The province is taking a three phase approach as it prepares to roll out the COVID-19 vaccine.
Chair of the COVID-19 Vaccine Distribution Task Force Retired General Rick Hillier says the first phase will start immediately with the government concentrating on the most vulnerable, including long-term care homes, retirement homes and the staff who provide care to these groups.
“We will make the decisions as to where we go based on the best data that we have. So we will go, for example, towards the people in long-term care homes, who are in the hot zones, who are in the lockdown zones, who are in the Red zones.”
Hillier says “Phase 1 will take us two to three months, depending on the arrival of those vaccines. We won’t be able to do everyone each day or on the first day. So people are going to have to be patient, that there turn will come in that Phase 1 category.”

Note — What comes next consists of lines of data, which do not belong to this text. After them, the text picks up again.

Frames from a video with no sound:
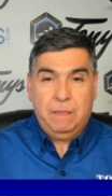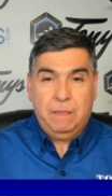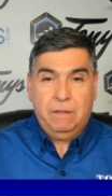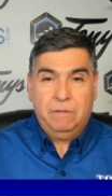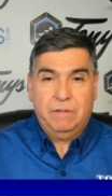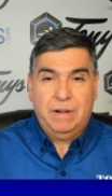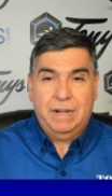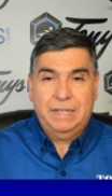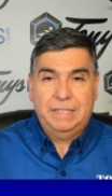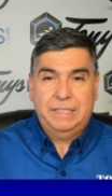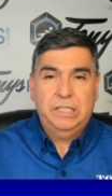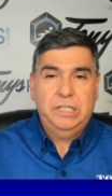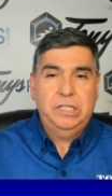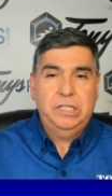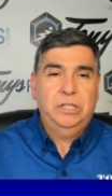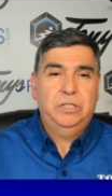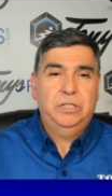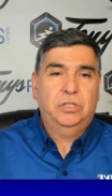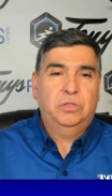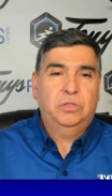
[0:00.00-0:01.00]
Friday.
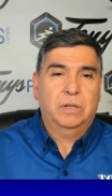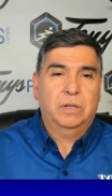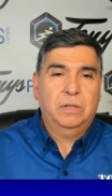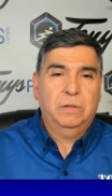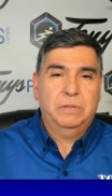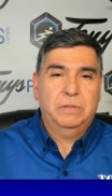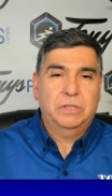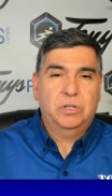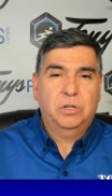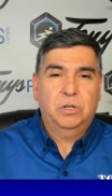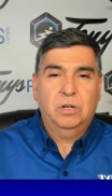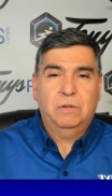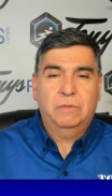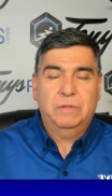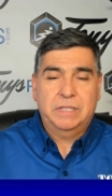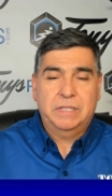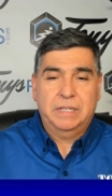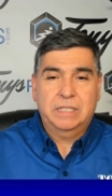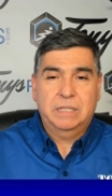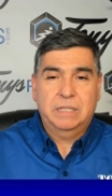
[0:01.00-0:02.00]
TCU struggled with
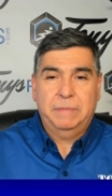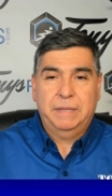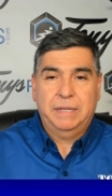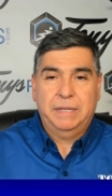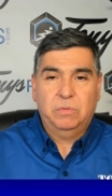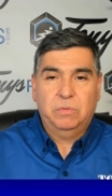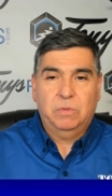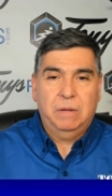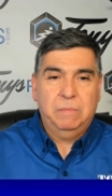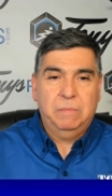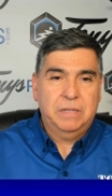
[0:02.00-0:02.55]
turnovers against the Big 12,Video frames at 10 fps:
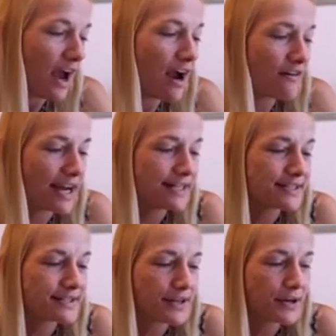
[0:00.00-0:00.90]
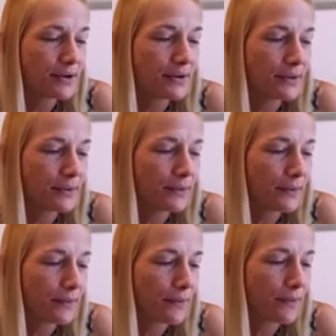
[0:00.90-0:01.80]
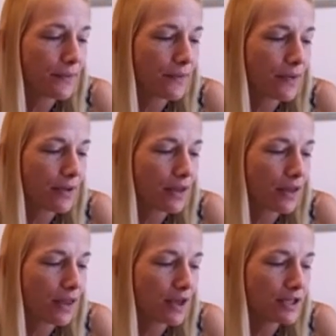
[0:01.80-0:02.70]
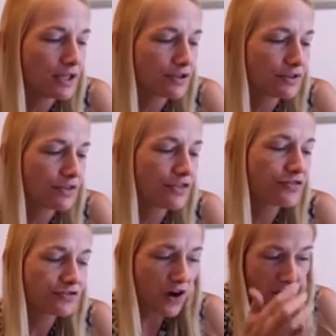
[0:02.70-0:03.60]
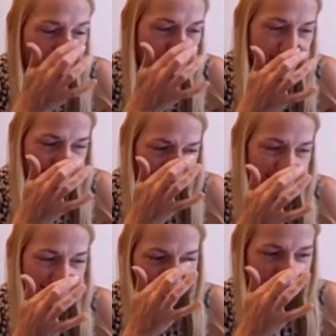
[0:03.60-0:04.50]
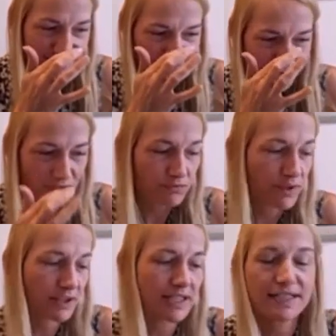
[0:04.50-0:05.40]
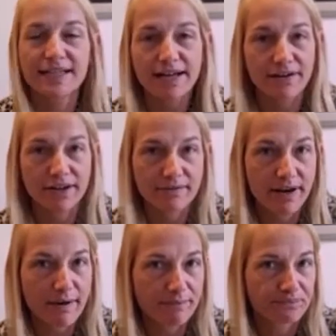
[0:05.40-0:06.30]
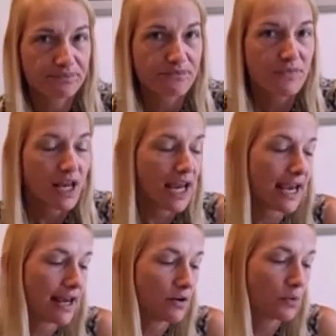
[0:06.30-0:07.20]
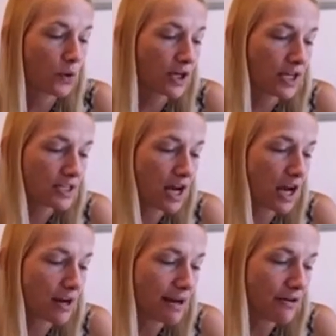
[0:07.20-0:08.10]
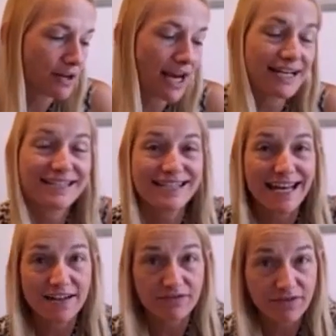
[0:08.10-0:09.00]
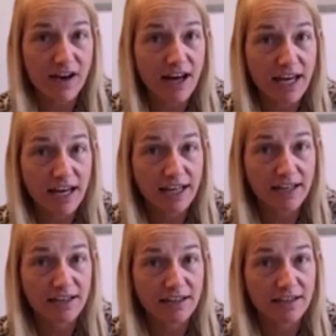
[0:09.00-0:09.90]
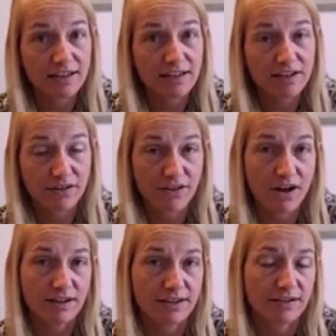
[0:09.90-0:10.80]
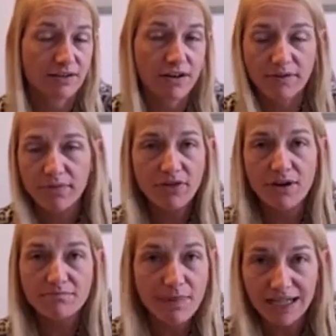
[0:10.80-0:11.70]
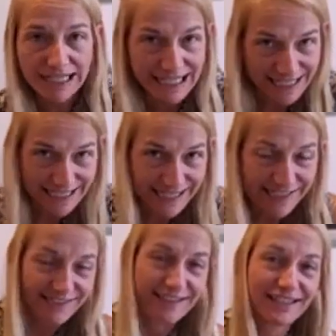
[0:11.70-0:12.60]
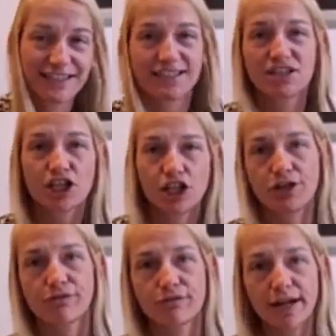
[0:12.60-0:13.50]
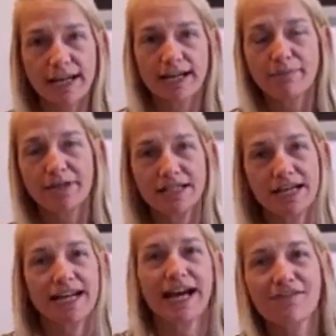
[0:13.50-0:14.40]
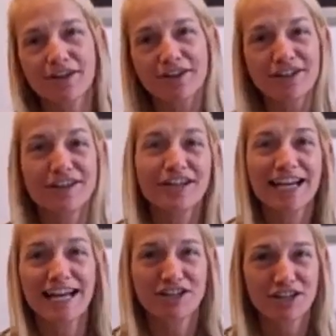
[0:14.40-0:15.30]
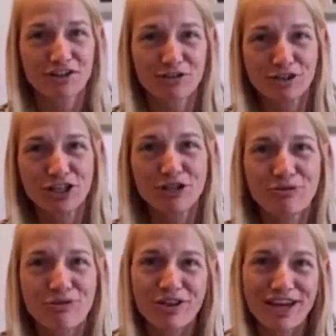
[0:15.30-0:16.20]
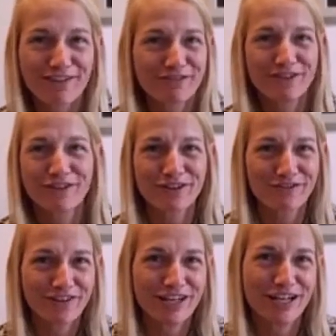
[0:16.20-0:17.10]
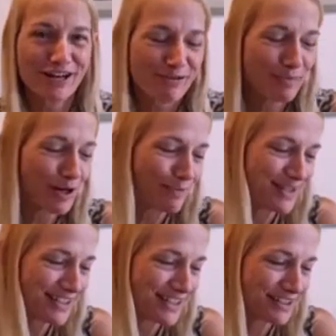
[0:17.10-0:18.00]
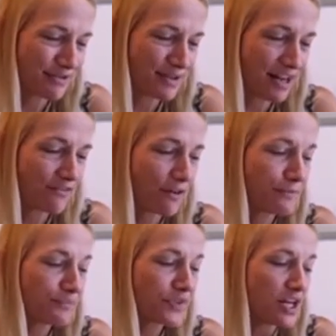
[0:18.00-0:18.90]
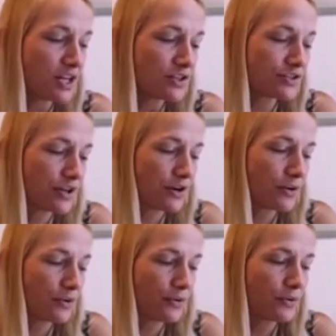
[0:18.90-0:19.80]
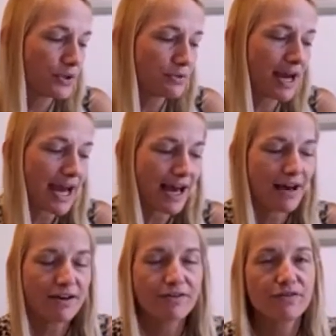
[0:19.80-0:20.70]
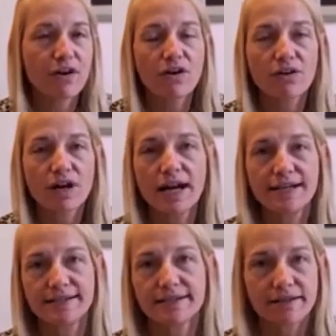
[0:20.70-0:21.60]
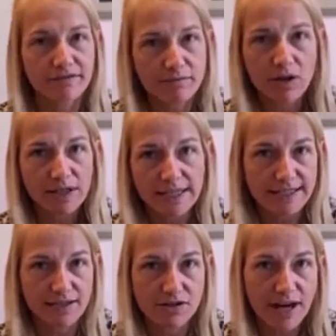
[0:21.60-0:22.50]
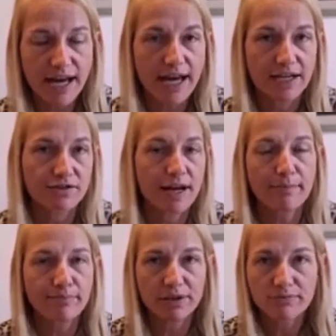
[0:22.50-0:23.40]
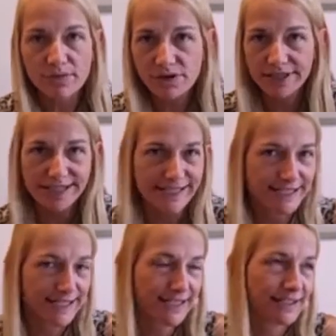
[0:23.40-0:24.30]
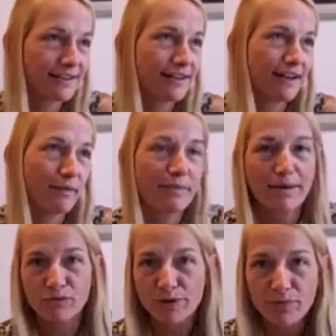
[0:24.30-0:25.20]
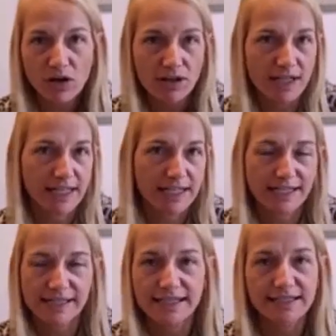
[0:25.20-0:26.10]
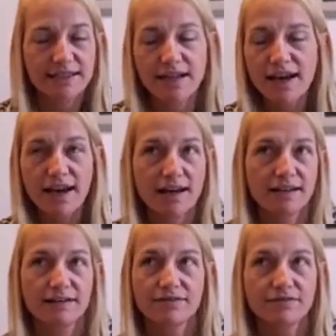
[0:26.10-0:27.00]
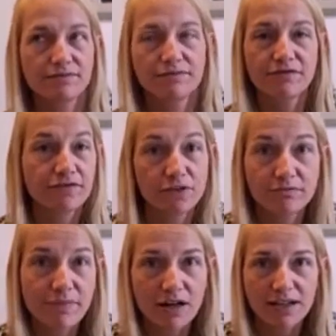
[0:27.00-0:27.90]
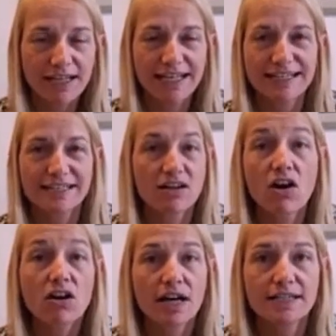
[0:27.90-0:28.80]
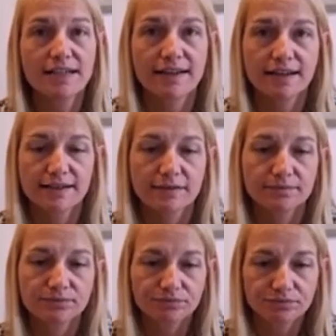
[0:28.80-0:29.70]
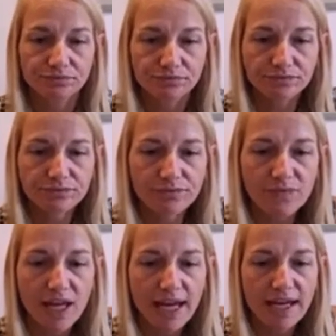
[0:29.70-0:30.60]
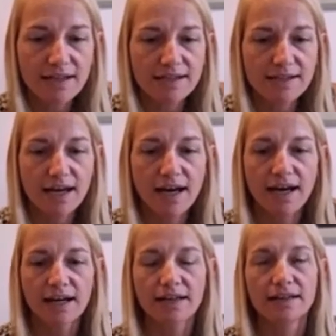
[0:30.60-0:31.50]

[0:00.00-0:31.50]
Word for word: All right, so your thoughts can really tear you up and we're going to talk about identifying your thoughts. Call them thought monkeys. It's cute, right? I mean, gotta have a catchy little cute thing for the video purposes or whatever. So you have all kinds of monkeys in your head. You got bill monkeys and memory monkeys and and food monkeys and all kinds of things. And uh,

Groups receiving the early vaccine in Ontario will include:
-Residents, staff, essential caregivers, and other employees of congregate living settings (e.g., long-term care homes and retirement homes) that provide care for seniors as they are at higher risk of infection and serious illness from COVID-19
-Health care workers, including hospital employees, other staff who work or study in hospitals, and other health care personnel
-Adults in Indigenous communities, including remote communities where risk of transmission is high
-Adult recipients of chronic home health care.
Hillier notes it’s not yet known if the government can go directly into these settings or if they will just set up vaccination sites.
He says they are still learning more about the vaccines, including the first anticipated shipment of the Pfizer vaccine.
Hillier says “Phase 2, somewhere about the first of April onwards in my view is going to take 6 to 9 months, perhaps a little bit longer and that’s when the bulk of the vaccines will start to arrive, other than Pfizer, and we will start and we will ask Cabinet for recommendations as to the priorities beyond.”
Hillier says “Phase 3, which we will be planning at the same time, is what I would call a ‘Steady State’, and that’s when we want to turn the operation into one which is identical to the flu vaccine or the shingles vaccine, where your pharmacies, your medical clinics, your provincial health units, are the places you would go.”
He notes he expects the vaccines shortly and is anticipating about 85,000 doses to start.
Because two vaccines are needed, roughly 42,000 people will be able to get it at the beginning.